Saved data entries:
>>>

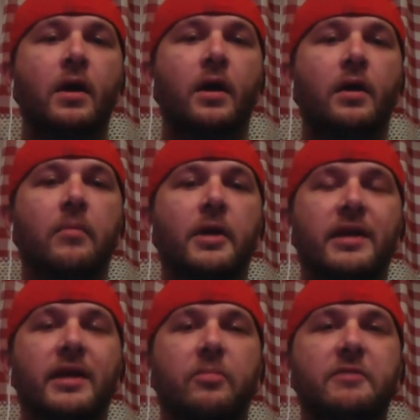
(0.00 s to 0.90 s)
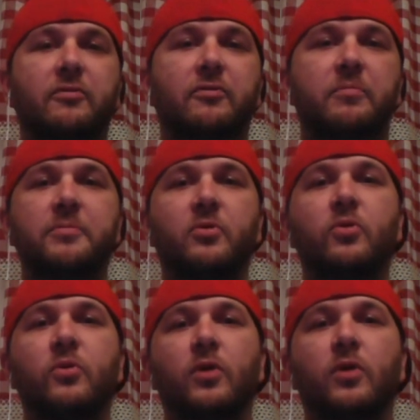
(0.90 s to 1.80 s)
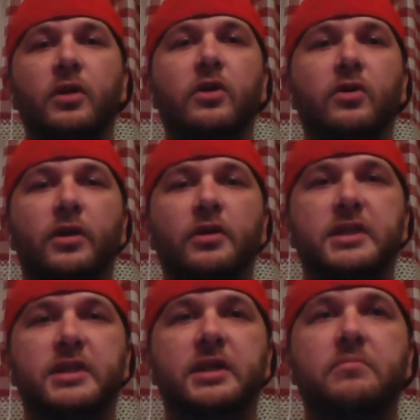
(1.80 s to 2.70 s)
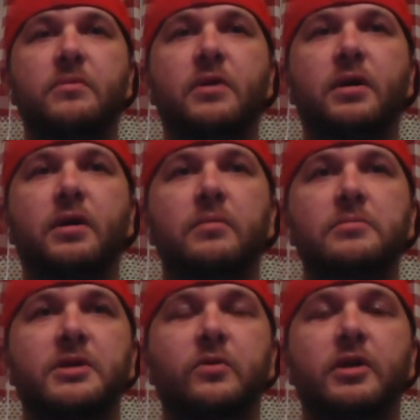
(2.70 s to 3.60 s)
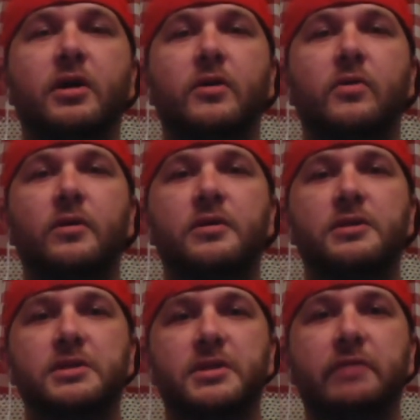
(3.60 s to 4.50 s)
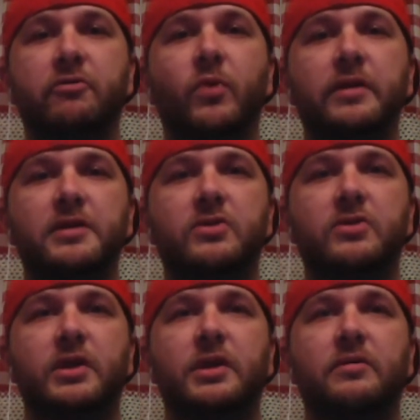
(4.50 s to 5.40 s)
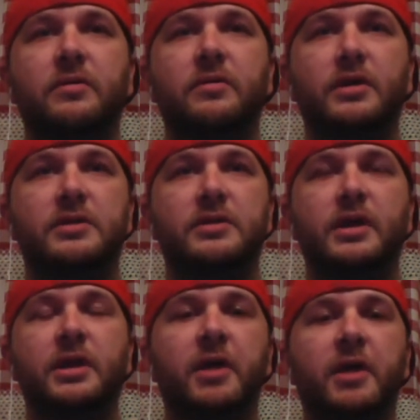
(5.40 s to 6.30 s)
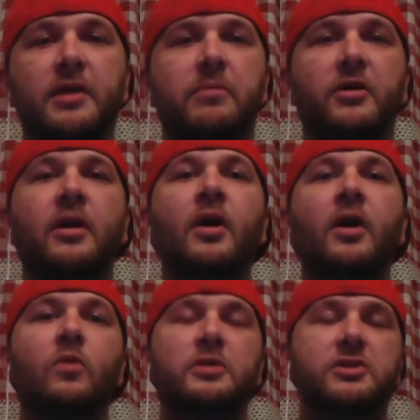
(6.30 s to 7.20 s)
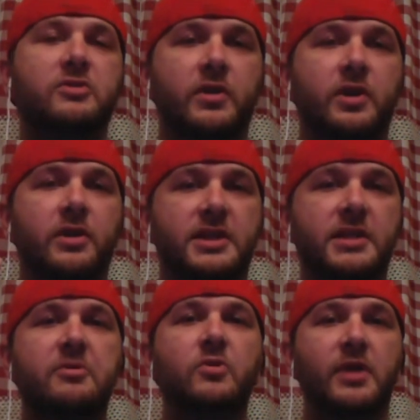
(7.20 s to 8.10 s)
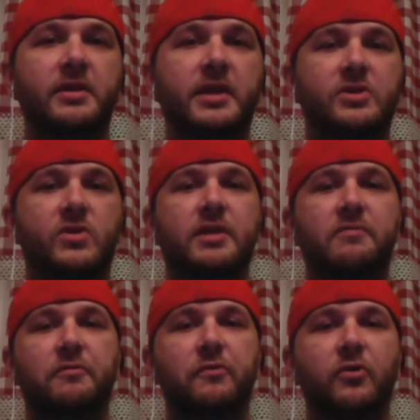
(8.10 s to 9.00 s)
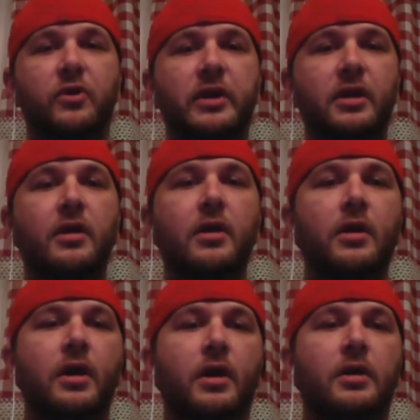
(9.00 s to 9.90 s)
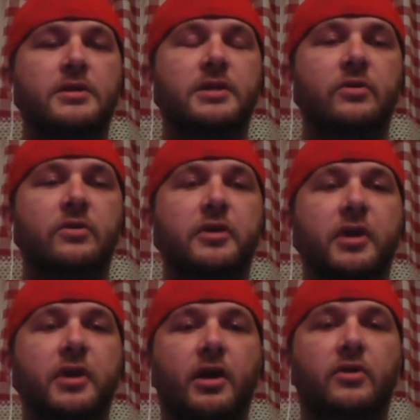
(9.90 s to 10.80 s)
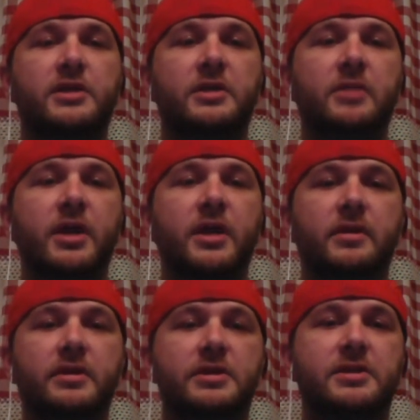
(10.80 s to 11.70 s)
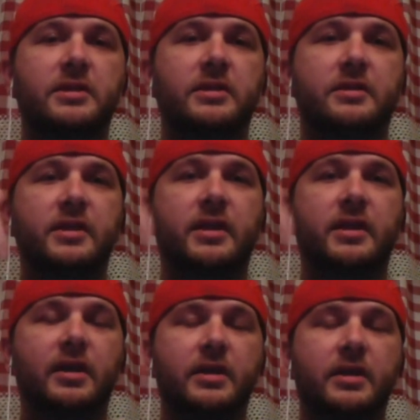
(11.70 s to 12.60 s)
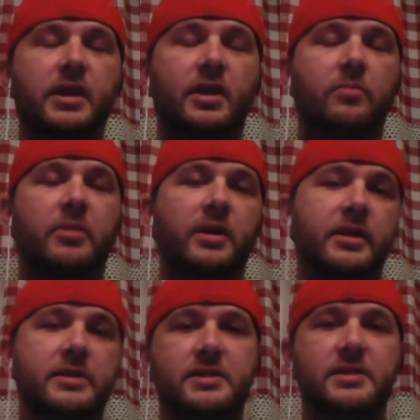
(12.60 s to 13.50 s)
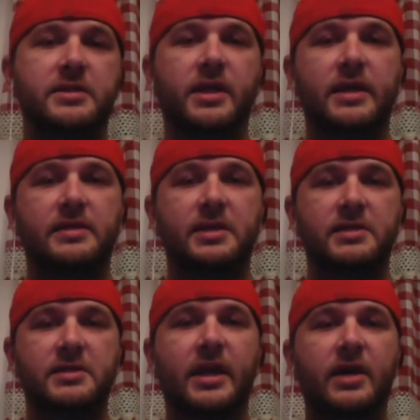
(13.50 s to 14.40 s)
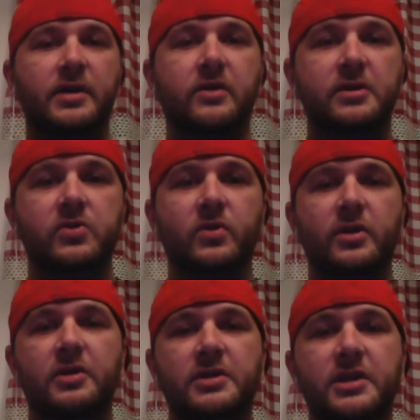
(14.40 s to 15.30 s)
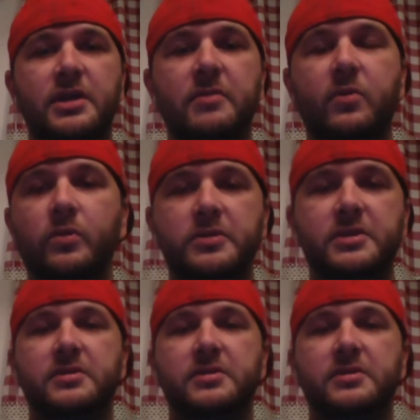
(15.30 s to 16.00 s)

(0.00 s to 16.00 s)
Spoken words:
And that'll be for people who are only on our team. So we're not going to just give away this training to anybody, but once you join our team, you'll get that training for free. So if you're not on our team yet, then just click the yellow button that says Get Access Now, and you can join our team, and we'll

<<<

The answer must consist only of the lines from the beginning of the entries above through the line that holds "(0.00 s to 16.00 s)", reproduced exactly and without pictures.

-- TASK RESULT --
(0.00 s to 0.90 s)
(0.90 s to 1.80 s)
(1.80 s to 2.70 s)
(2.70 s to 3.60 s)
(3.60 s to 4.50 s)
(4.50 s to 5.40 s)
(5.40 s to 6.30 s)
(6.30 s to 7.20 s)
(7.20 s to 8.10 s)
(8.10 s to 9.00 s)
(9.00 s to 9.90 s)
(9.90 s to 10.80 s)
(10.80 s to 11.70 s)
(11.70 s to 12.60 s)
(12.60 s to 13.50 s)
(13.50 s to 14.40 s)
(14.40 s to 15.30 s)
(15.30 s to 16.00 s)

(0.00 s to 16.00 s)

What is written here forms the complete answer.